Steven Byrnes comments on Does reducing the amount of RL for a given capability level make AI safer?

Steven Byrnes 13 May 2024 19:28 UTC
8 points
9
@nostalgebraist bites that bullet here:
“Reinforcement learning” (RL) is not a technique. It’s a problem statement, i.e. a way of framing a task as an optimization problem, so you can hand it over to a mechanical optimizer.

What’s more, even calling it a problem statement is misleading, because it’s (almost) the most general problem statement possible for any arbitrary task. If you try to formalize a concept like “doing a task well,“ or even “being an entity that acts freely and wants things,” in the most generic terms with no constraints whatsoever, you end up writing down “reinforcement learning.”
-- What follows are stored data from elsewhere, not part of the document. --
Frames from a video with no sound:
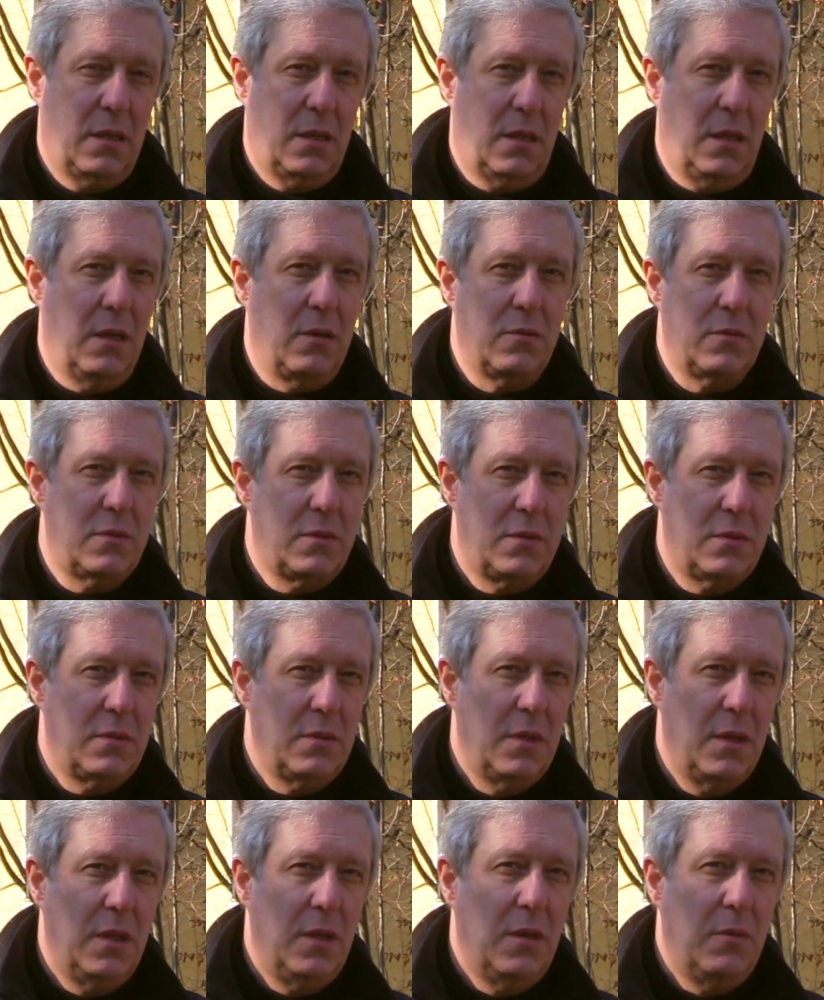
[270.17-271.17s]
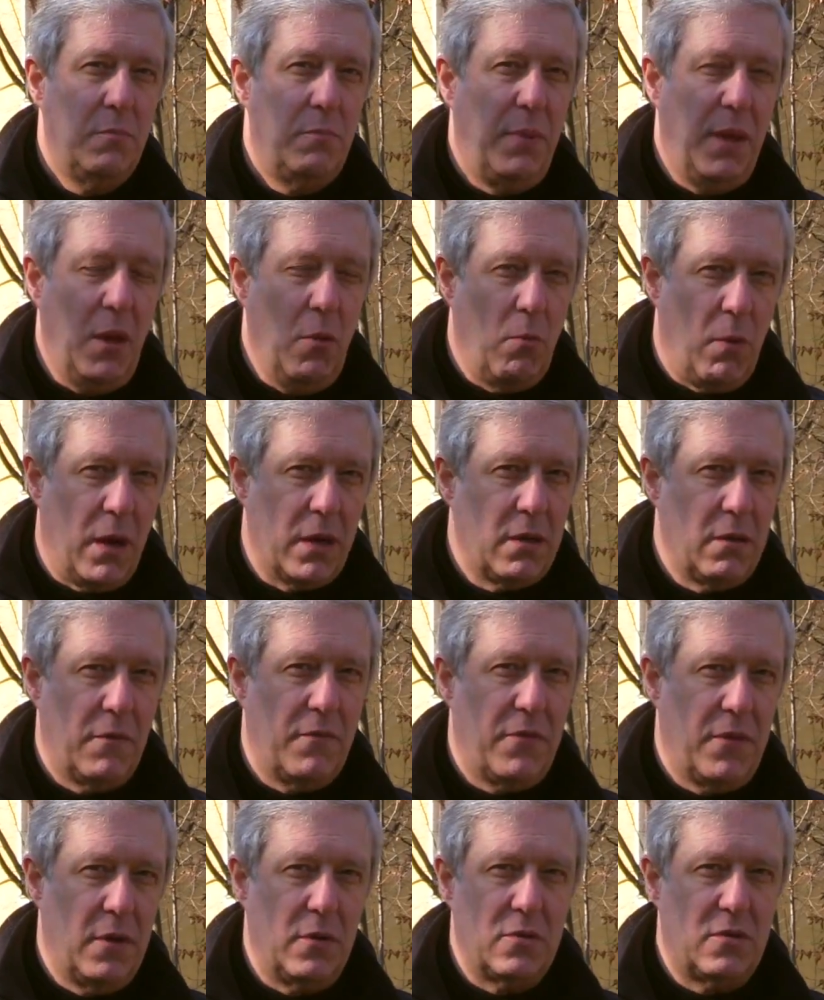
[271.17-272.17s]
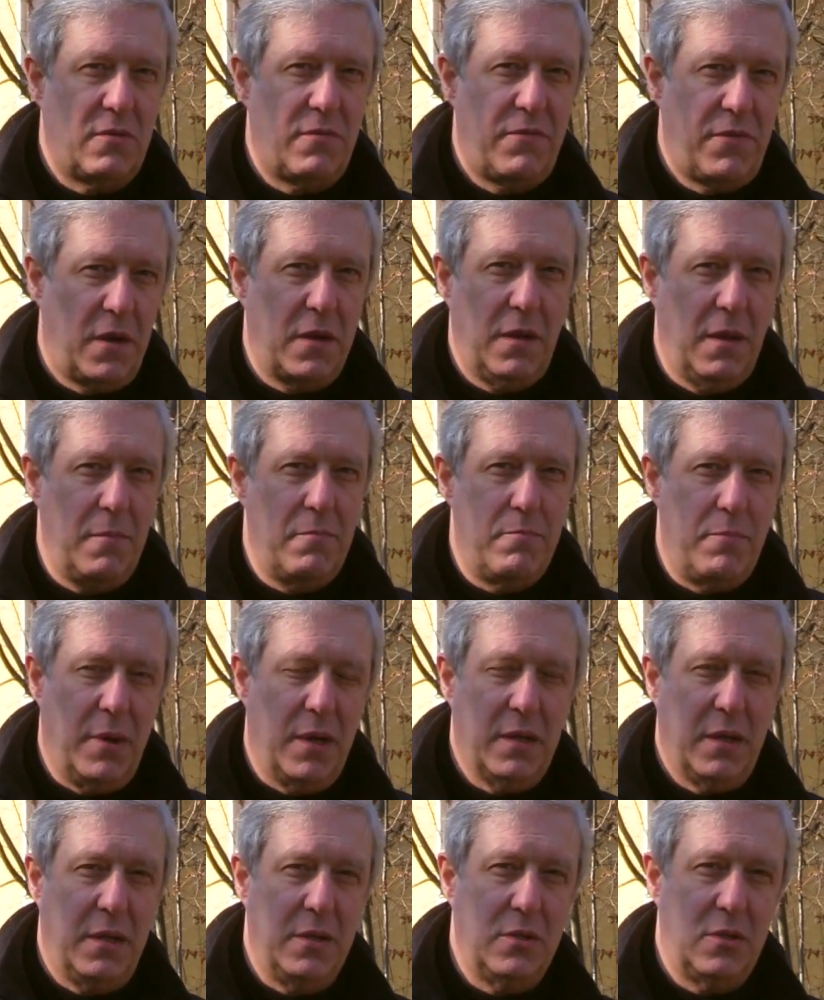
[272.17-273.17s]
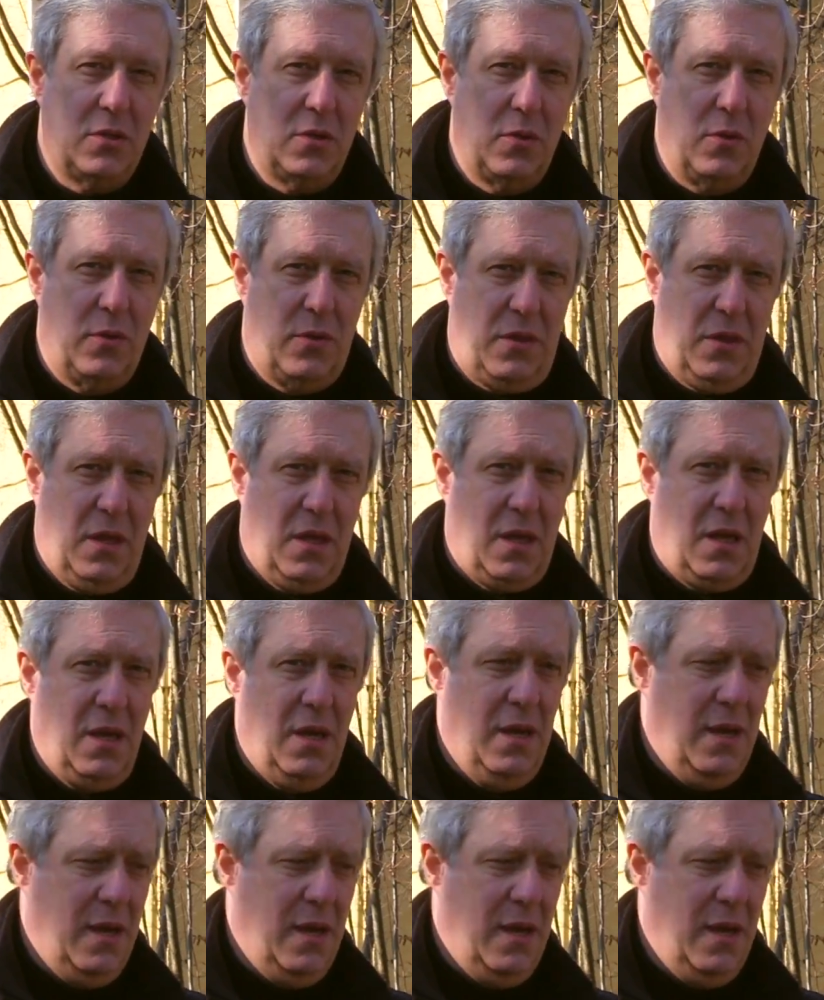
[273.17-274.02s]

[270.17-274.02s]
Don't be one of those funny bunnies who think,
and so does Russell & Norvig 3rd edition
Reinforcement learning might be considered to encompass all of AI.
…That’s not my perspective though.
For my part, there’s a stereotypical core of things-I-call-RL which entails:
- (A) There’s a notion of the AI’s outputs being better or worse
- (B) But we don’t have ground truth (even after-the-fact) about what any particular output should ideally have been
- (C) Therefore the system needs to do some kind of explore-exploit.
By this (loose) definition, both model-based and model-free RL are central examples of “reinforcement learning”, whereas LLM self-supervised base models are not reinforcement learning (cf. (B), (C)), nor are ConvNet classifiers trained on ImageNet (ditto), nor are clustering algorithms (cf. (A), (C)), nor is A* or any other exhaustive search within a simple deterministic domain (cf. (C)), nor are VAEs (cf. (C)), etc.
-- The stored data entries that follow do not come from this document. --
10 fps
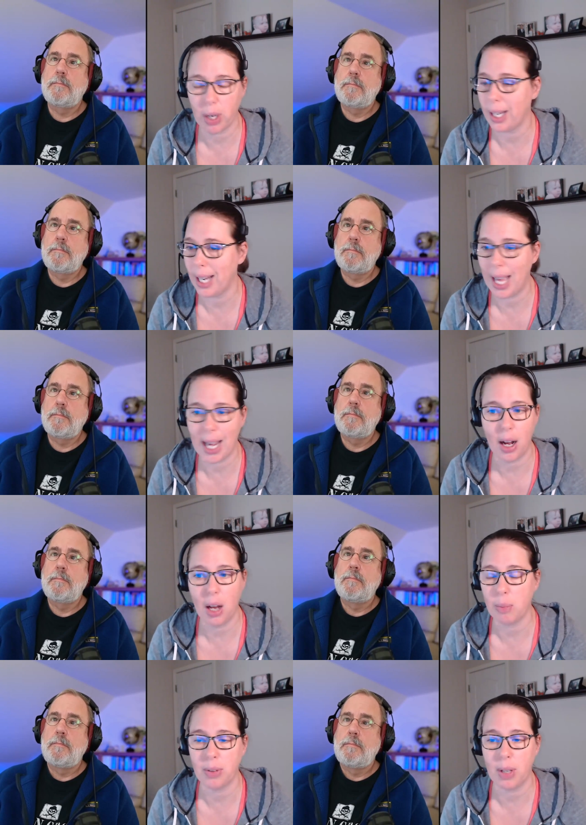Speaker 1: At that,
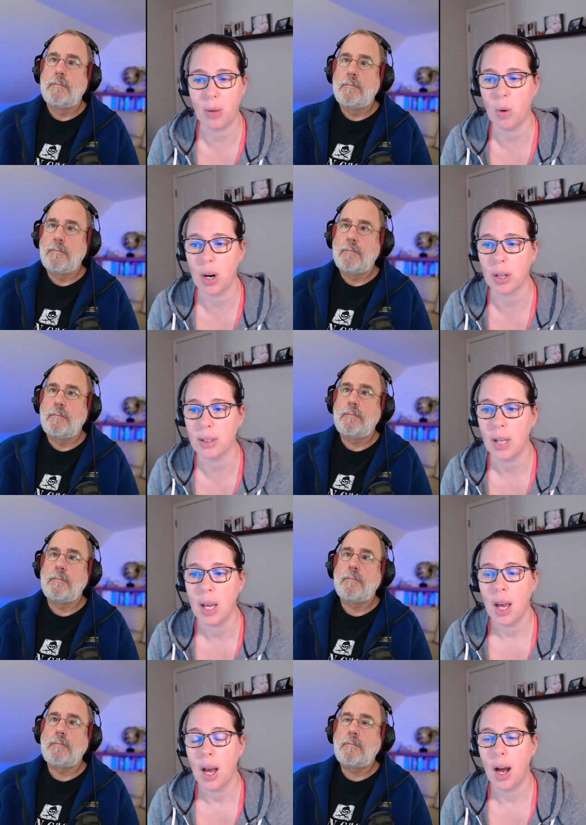100% works.
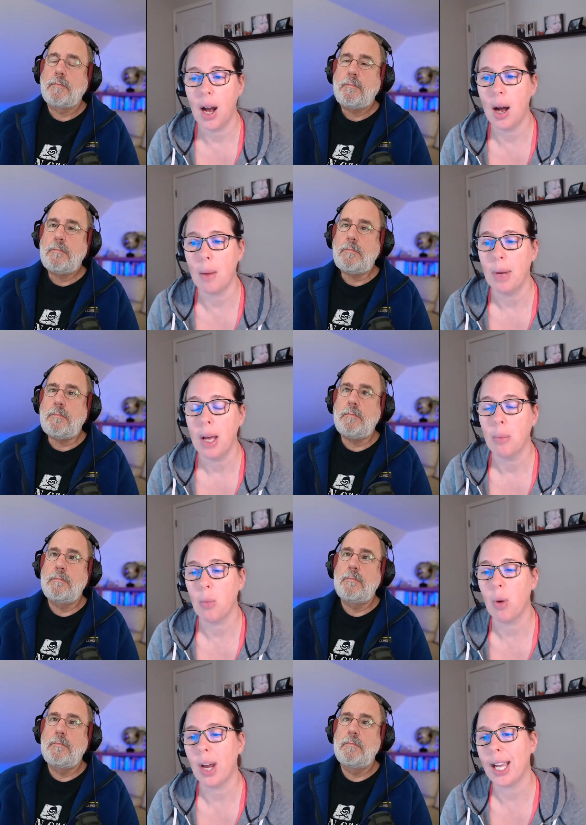Um, but
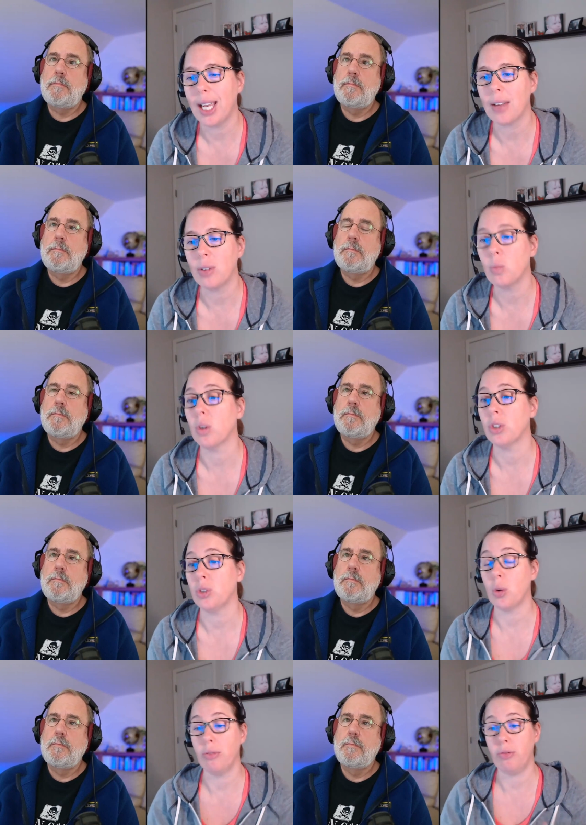what I guess we're
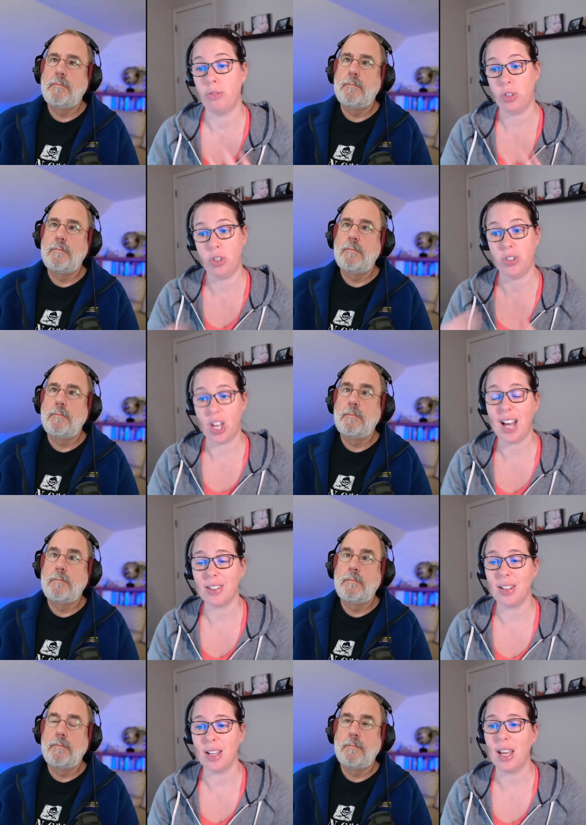sort of
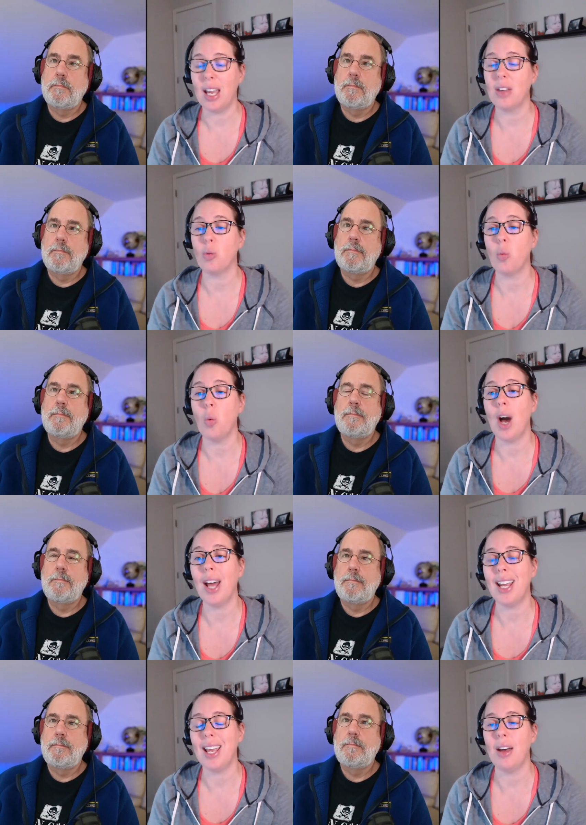discussing is
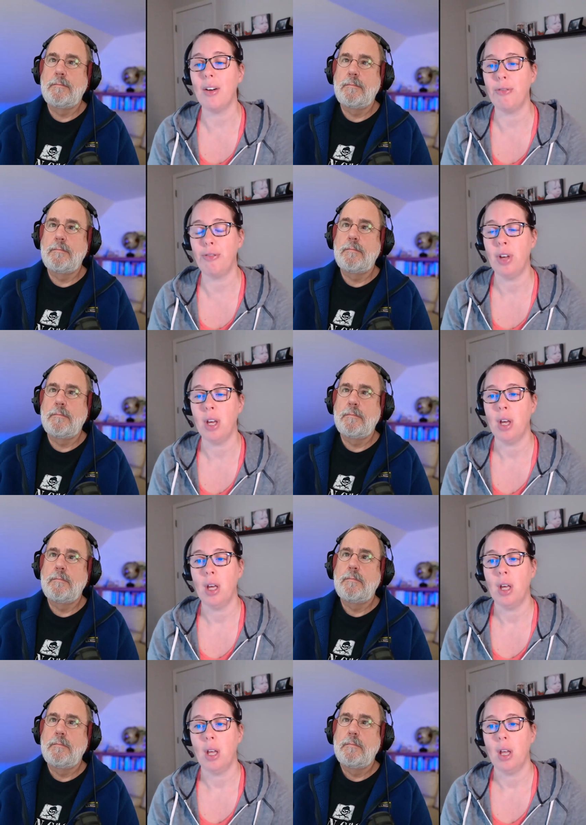what if
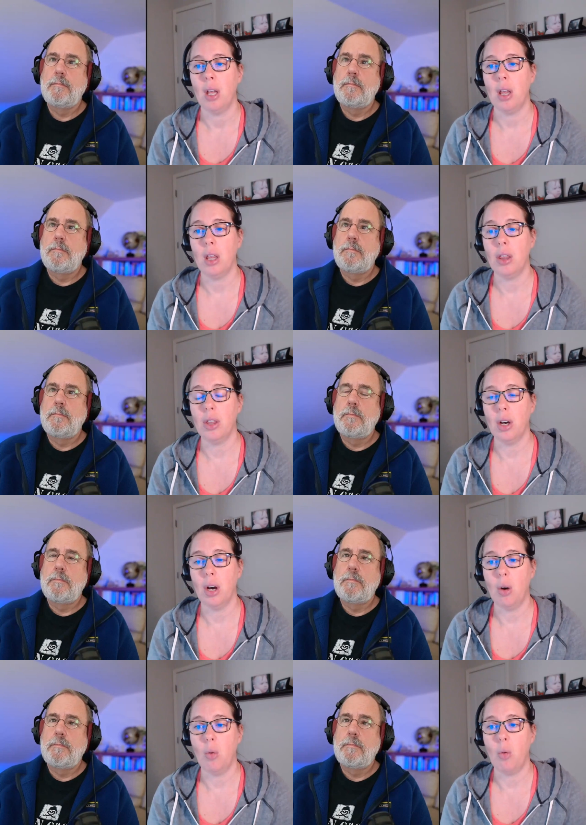
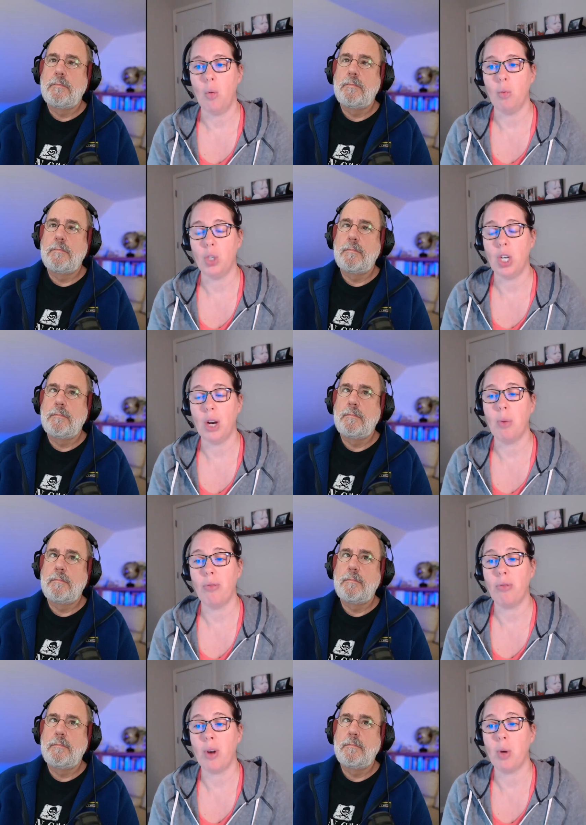the
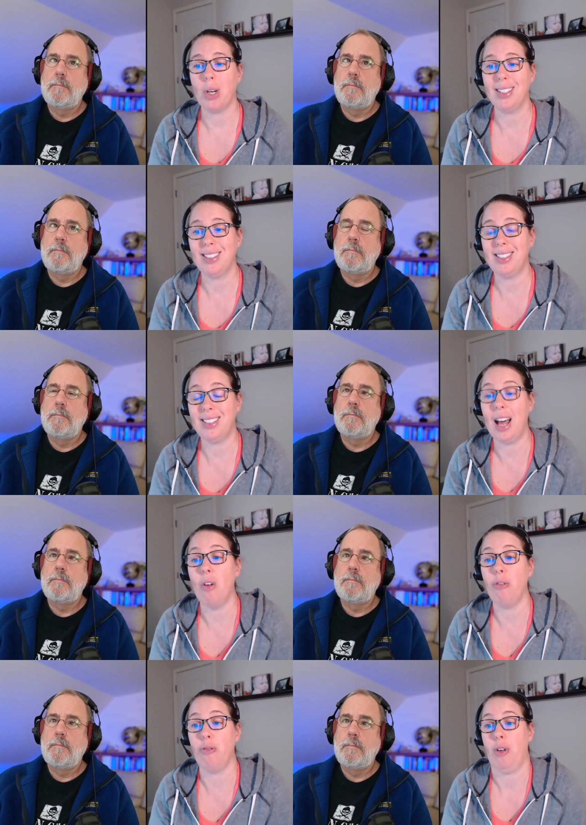SharePoint framework
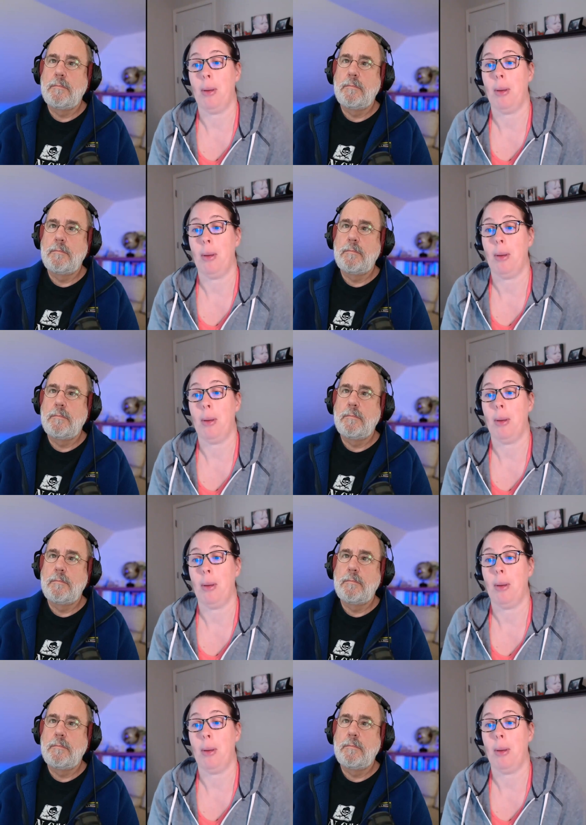itself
(A,B,C) is generally the situation you face if you want an AI to win at videogames or board games, control bodies while adapting to unpredictable injuries or terrain, write down math proofs, design chips, found companies, and so on.
This (loose) definition of RL connects to AGI safety because (B-C) makes it harder to predict the outputs of an RL system. E.g. we can plausibly guess that an LLM base model, given internet-text-like prompts, will continue in an internet-text-typical way. Granted, given OOD prompts, it’s harder to say things a priori about the output. But that’s nothing compared to e.g. AlphaZero or AlphaStar, where we’re almost completely in the dark about what the trained model will do in any nontrivial game-state whatsoever. (…Then extrapolate the latter to human-level AGIs acting in the real world!)
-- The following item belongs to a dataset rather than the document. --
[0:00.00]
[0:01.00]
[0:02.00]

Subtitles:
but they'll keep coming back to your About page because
(That’s not an argument that “we’re doomed if AGI is based on RL”, but I do think that a very RL-centric AGI would need tailored approaches to thinking about safety and alignment that wouldn’t apply to LLMs; and I likewise think that likewise a massive increase in the scope and centrality of LLM-related RL (beyond the RLHF status quo) would raise new (and concerning) alignment issues, different from the ones we’re used to with LLMs today.)